[NLP2RDF] Fwd: Merging of the NIF Core Ontology and FISE from Apache Stanbol (and some other news)

Rupert Westenthaler rupert.westenthaler at gmail.com
Wed Jul 10 16:54:30 CEST 2013


Hi all,

Forgot to include the lists on my last replay to Sebastian. So please
note the forwarded message below.

best
Rupert


---------- Forwarded message ----------
From: Rupert Westenthaler <rupert.westenthaler at gmail.com>
Date: Wed, Jul 10, 2013 at 3:10 PM
Subject: Re: [NLP2RDF] Merging of the NIF Core Ontology and FISE from
Apache Stanbol (and some other news)
To: Sebastian Hellmann <hellmann at informatik.uni-leipzig.de>


Hi Sebastian

On Wed, Jul 10, 2013 at 2:02 PM, Sebastian Hellmann
<hellmann at informatik.uni-leipzig.de> wrote:
> 1.
> fise:extractedFrom should actually be nif:referenceContext if between
> TextAnnotation and nif:Context and some other property, when between
> EntityAnnotation and Context/ContentItem.
> Ideally, we would model this with an OWL property chain. Together with
> Giuseppe Rizzo and Raphael Troncy, we made a draft here, page 5 section 4.2:
> http://events.linkeddata.org/ldow2012/papers/ldow2012-paper-02.pdf‎
>
> This is a general feature: being able to query annotations on a ContentItem
> level.
> The idea in the paper was to have dc:relation and then infer
> fise:extractedFrom as a shortcut for queries.
> This would probably be an acceptable solution for Stanbol, or do you require
> fise:extractedFrom to be materialized in RDF output.

Yes it is as Stanbol does not expect clients processing enhancement
results to support any kind of reasoning. All fise:Enhancement
instances need to define this property to allow users to simple get to
a list of all enhancements.

> I created an issue here:
> https://github.com/NLP2RDF/persistence.uni-leipzig.org/issues/3
>
> 2. issue is created here:
> https://github.com/NLP2RDF/persistence.uni-leipzig.org/issues/4
>
> It seems to me that we might be able to reuse an existing property, if an
> entity uri is given. Instead of creating a new property, we can just define
> one to be reused in the NIF specification:
> "In case, enity uri is given rdfs:label should/must be used. "
>
> Is it the case, that you do require so many shortcut properties? Is it to
> avoid joins in SPARQL queries?

I agree that those properties are not strictly required. The reason
for those properties is to make the enhancement results self
consistent.

The Stanbol Enhancer provides a RESTful service where the user sends
some text and receives a RDF graph. The intension is that the returned
graph contains all the necessary knowledge to process the result.

Omitting:
* fise:selected-text: would require the user to extract the anchor
text from the sent content.
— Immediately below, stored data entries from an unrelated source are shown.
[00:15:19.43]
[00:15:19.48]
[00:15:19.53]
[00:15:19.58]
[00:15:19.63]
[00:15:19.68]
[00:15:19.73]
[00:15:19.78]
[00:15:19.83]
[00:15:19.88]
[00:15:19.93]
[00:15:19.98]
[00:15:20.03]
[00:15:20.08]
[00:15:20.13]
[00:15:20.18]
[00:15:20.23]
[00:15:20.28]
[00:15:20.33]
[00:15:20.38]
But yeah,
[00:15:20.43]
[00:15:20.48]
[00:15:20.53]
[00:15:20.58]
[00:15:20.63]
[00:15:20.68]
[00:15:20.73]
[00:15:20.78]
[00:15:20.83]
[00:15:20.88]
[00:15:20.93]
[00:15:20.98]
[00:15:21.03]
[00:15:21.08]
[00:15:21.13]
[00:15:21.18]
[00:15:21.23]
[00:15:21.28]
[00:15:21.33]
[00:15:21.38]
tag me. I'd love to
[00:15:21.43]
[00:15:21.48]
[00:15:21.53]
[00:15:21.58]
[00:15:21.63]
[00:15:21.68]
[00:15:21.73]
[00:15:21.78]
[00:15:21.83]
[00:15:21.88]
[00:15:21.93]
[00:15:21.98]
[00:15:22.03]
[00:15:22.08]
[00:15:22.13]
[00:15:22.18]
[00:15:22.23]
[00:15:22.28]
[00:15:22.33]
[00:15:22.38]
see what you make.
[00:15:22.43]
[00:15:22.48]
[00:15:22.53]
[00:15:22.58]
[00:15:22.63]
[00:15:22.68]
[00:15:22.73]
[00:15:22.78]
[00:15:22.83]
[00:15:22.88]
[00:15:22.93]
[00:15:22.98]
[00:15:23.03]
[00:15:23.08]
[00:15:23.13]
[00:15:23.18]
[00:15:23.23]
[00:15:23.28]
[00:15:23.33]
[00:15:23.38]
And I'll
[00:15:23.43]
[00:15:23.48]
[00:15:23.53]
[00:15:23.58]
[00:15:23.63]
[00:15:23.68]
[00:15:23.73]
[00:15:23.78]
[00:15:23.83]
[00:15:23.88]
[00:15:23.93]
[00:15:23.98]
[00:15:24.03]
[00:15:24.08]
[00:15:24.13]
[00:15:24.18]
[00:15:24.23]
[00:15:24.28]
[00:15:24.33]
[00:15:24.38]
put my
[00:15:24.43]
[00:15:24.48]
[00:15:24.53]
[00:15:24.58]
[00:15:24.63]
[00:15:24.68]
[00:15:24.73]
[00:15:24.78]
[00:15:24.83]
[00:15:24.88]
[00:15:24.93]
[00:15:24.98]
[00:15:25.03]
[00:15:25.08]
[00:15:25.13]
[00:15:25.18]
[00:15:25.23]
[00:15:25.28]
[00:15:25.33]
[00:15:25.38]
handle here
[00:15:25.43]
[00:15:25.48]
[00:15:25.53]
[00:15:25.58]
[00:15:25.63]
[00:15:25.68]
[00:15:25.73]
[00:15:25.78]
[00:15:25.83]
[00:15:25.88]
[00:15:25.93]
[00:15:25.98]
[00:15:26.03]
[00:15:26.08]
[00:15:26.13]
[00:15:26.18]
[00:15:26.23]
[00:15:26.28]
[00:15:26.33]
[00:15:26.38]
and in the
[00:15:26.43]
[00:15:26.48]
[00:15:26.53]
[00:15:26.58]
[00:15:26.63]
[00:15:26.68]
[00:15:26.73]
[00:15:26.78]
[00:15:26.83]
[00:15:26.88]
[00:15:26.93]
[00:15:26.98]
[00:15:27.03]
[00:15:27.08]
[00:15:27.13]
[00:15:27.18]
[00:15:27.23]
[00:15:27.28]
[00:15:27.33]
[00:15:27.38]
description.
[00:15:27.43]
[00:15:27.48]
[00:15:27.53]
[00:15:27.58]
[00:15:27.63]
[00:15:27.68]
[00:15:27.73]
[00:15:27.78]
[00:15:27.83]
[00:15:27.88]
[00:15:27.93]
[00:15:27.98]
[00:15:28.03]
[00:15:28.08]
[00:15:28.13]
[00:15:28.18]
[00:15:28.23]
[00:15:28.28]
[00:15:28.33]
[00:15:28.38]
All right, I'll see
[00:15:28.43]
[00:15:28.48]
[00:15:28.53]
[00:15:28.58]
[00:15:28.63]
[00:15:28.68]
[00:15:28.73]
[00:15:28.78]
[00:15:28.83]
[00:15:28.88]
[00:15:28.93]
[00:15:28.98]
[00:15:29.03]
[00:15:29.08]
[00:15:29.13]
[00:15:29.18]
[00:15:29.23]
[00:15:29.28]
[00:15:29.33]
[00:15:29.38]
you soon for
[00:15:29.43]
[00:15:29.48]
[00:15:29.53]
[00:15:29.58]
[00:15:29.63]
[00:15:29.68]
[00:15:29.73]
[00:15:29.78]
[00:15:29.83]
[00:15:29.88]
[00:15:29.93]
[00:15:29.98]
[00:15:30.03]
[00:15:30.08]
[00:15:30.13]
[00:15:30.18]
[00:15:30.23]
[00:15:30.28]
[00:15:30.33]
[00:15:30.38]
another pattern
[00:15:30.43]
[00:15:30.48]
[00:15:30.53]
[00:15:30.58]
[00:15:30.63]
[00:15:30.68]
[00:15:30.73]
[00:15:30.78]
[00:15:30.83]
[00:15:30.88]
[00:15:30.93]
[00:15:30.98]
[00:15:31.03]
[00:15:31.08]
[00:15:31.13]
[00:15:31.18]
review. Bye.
If the content was a PDF document this
could be a very complex task. Hence we include this information in the
graph
* fise:entity-type: would require the user to obtain the RDF for the
referenced entity (e.g. making an other http lookup) maybe even to an
other host. If the server does not support CORS this might not be
successful within a browser. Hence we include those information in the
enhancement results. In addition users can configure EntityLinking to
use a other property as rdf:type as Entity Type. E.g. for Geonames one
could use the "geonames:featureCode" as type property as values of
this property do provide a better classification over the types of
linked Entities.
* fise:entity-label: principally the same as for fise:entity-type. But
in this case it also provide the actual label that was matched. For a
client it could be quite complex to determine the best matching label
for the "fise:selected-text" especially if the entity has a lot of
alternate labels, the matching process used some NLP stuff such as
lemma, stemming, the matching process supports tokens in the wrong
ordering (e.g. if the label notes "{given-name} {family-name}" but the
mention uses "{family-name} {given-name}") ...
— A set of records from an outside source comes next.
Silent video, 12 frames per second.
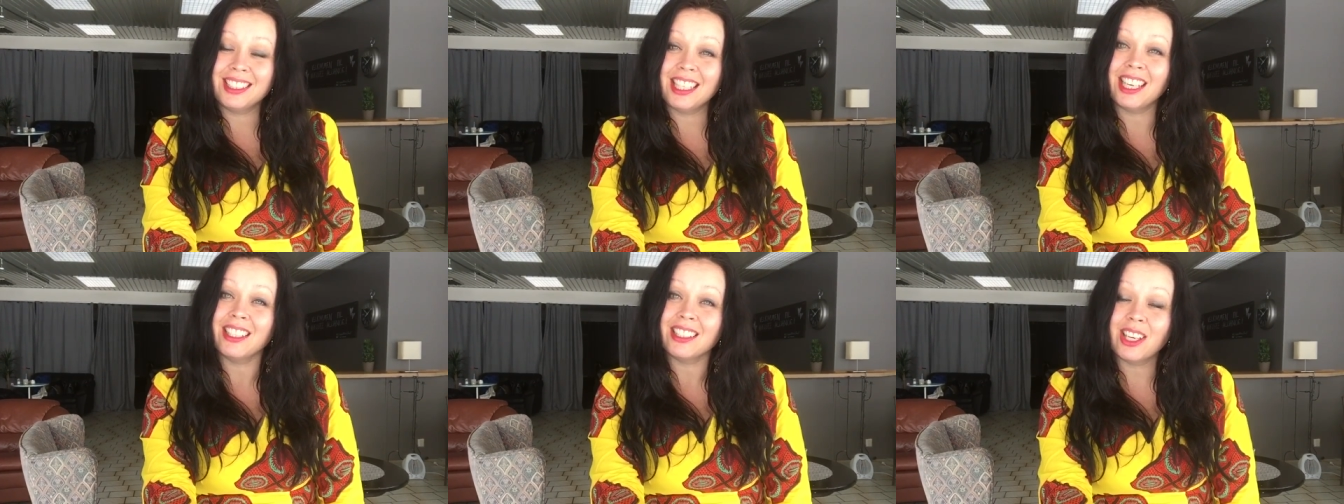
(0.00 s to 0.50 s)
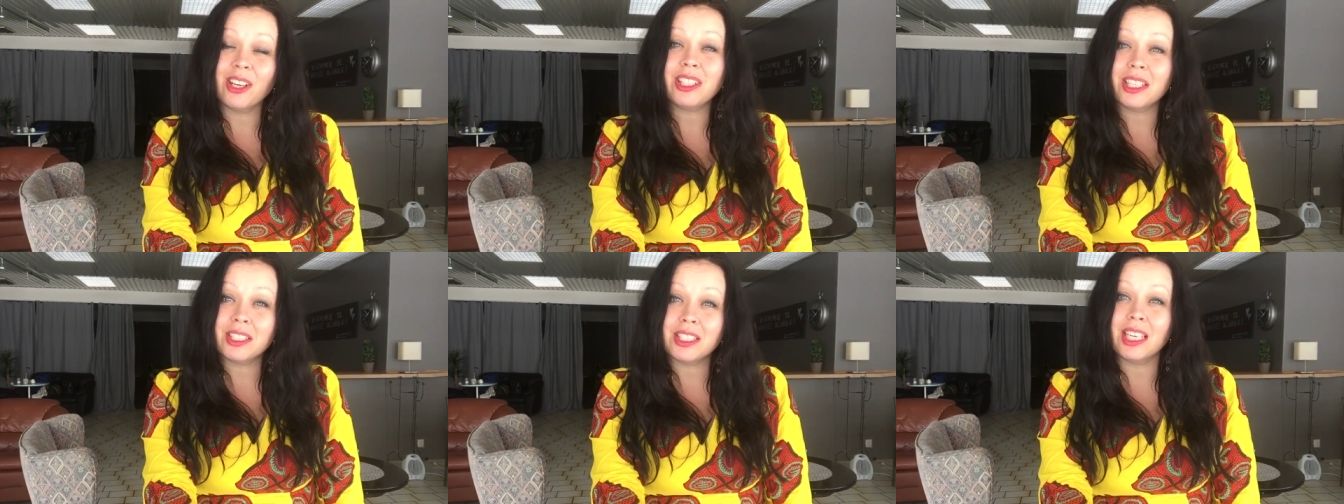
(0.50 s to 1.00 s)
yeah,
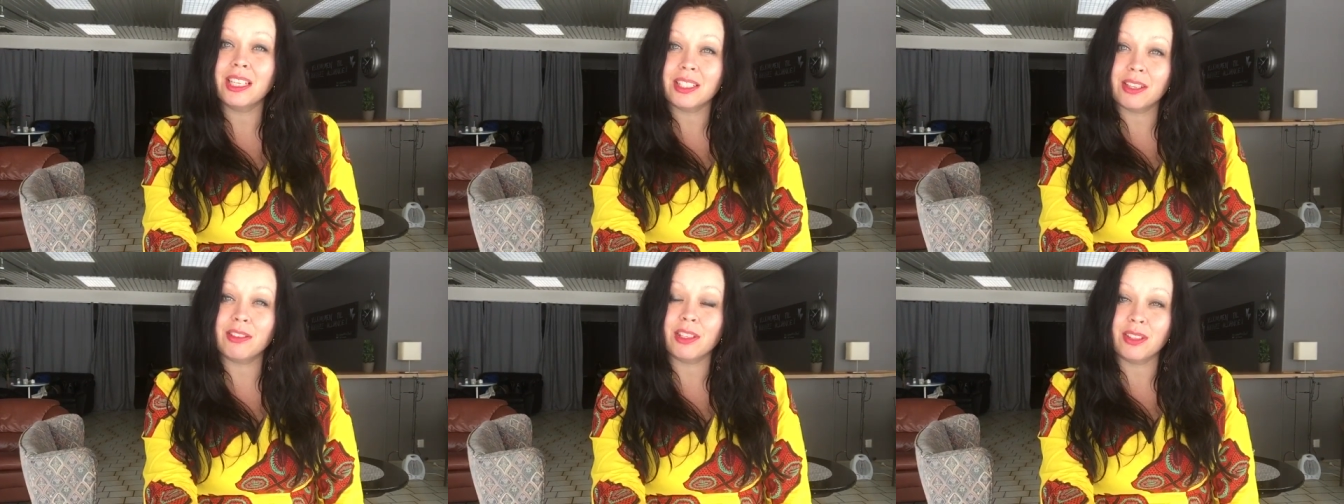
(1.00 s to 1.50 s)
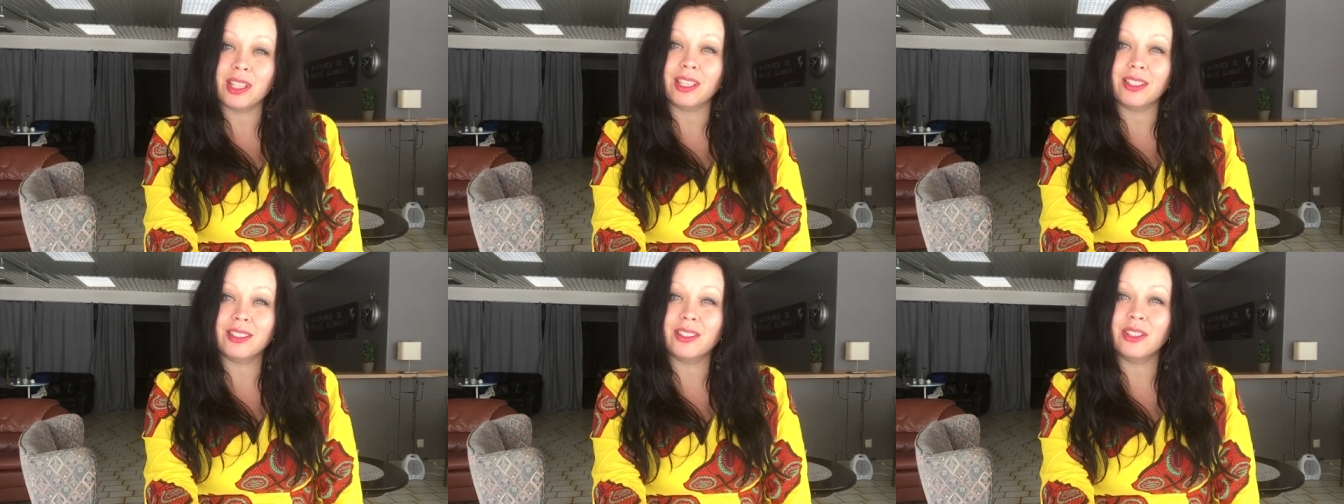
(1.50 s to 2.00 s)
God can change
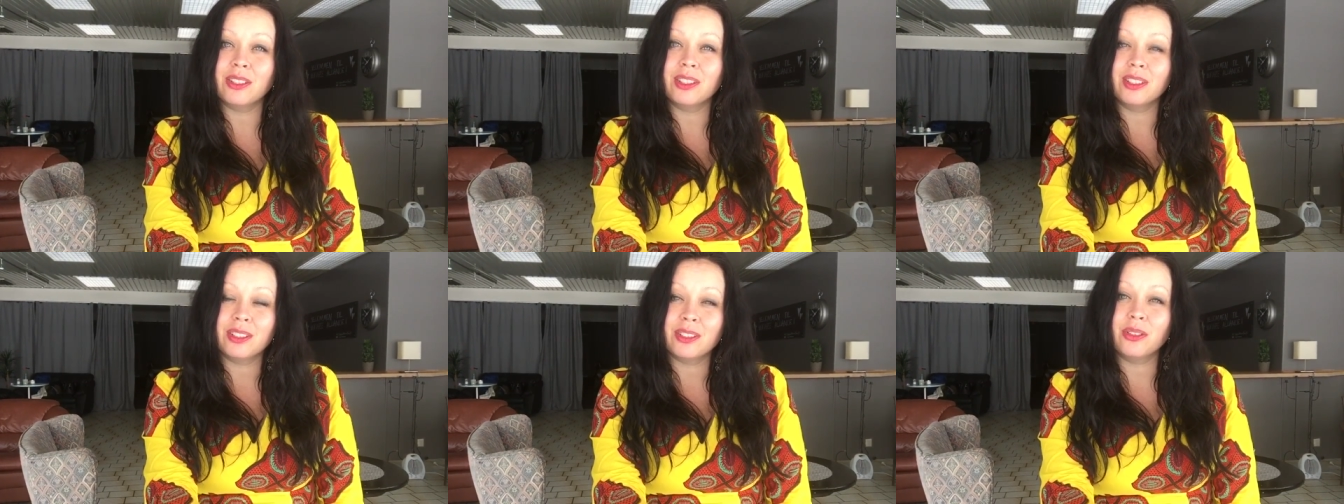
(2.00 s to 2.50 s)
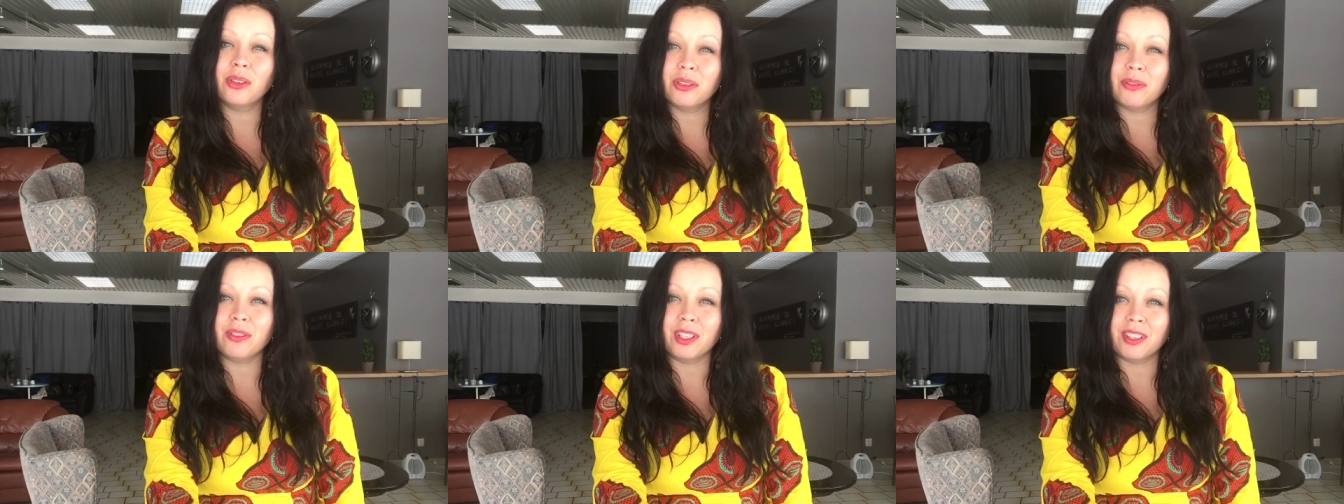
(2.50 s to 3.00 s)
everything.
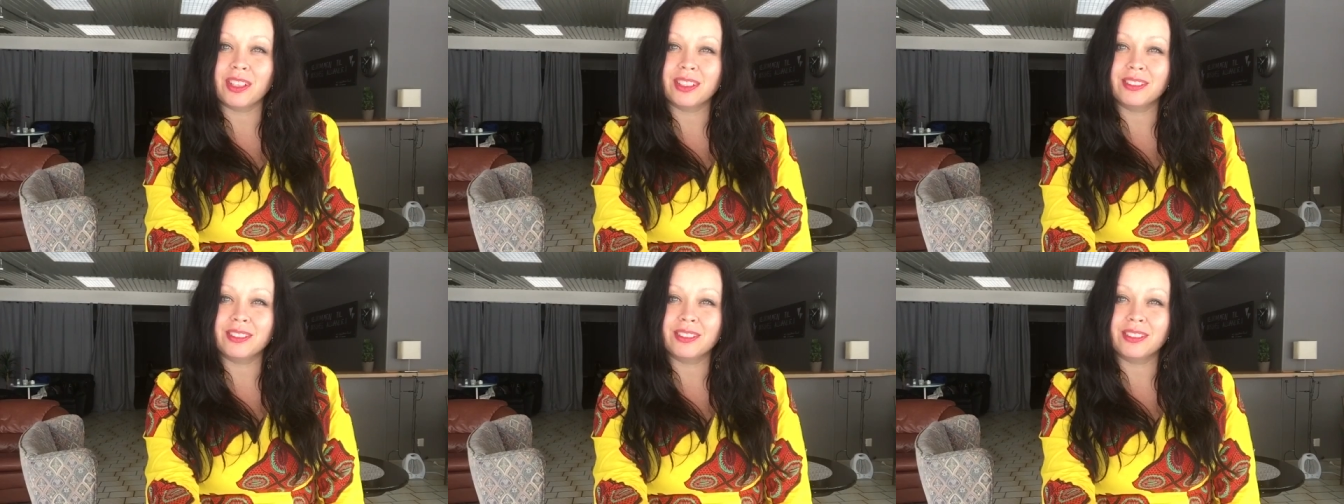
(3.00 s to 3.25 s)
Don't fear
So adding those additional triples seams to be a good tradeoff for a
RESTful service. In usage scenarios where one dose not need those
information one could simple remove those in an post processing
engine.

> Trade-off is additional triples or additional query patterns (please excuse
> any syntax errors ):
>
> with shortcut
>
> Select ?label {
>     ?s a nif:EntityAnnotation .
>     ?s  fise:entity-label  ?label .
> }
>
> or alternatively (all three possible):
>
>
> Select ?label {
>     ?s a nif:EntityAnnotation .
>     ?s itsrdf:taIdentRef ?entity .
>     ?entity  rdfs:label  ?label .
> }
>

How would you know that '?entity' uses the rdfs:label property for the
labels. It might also be foaf:name, skos:prefLabel, schema:name ...

> or
>
> Select ?labels {
>     ?s a nif:EntityAnnotation .
>     ?s  dc:relation ?string .
>     ?string a nif TextAnnotation .
>     ?string nif:anchorOf ?label .
> }
>

The label of the Entity might be different to the anchor Text. E.g. if
the Text mentions a person by switching the order of given and family
name, or if the mention uses the plural form of an Entity.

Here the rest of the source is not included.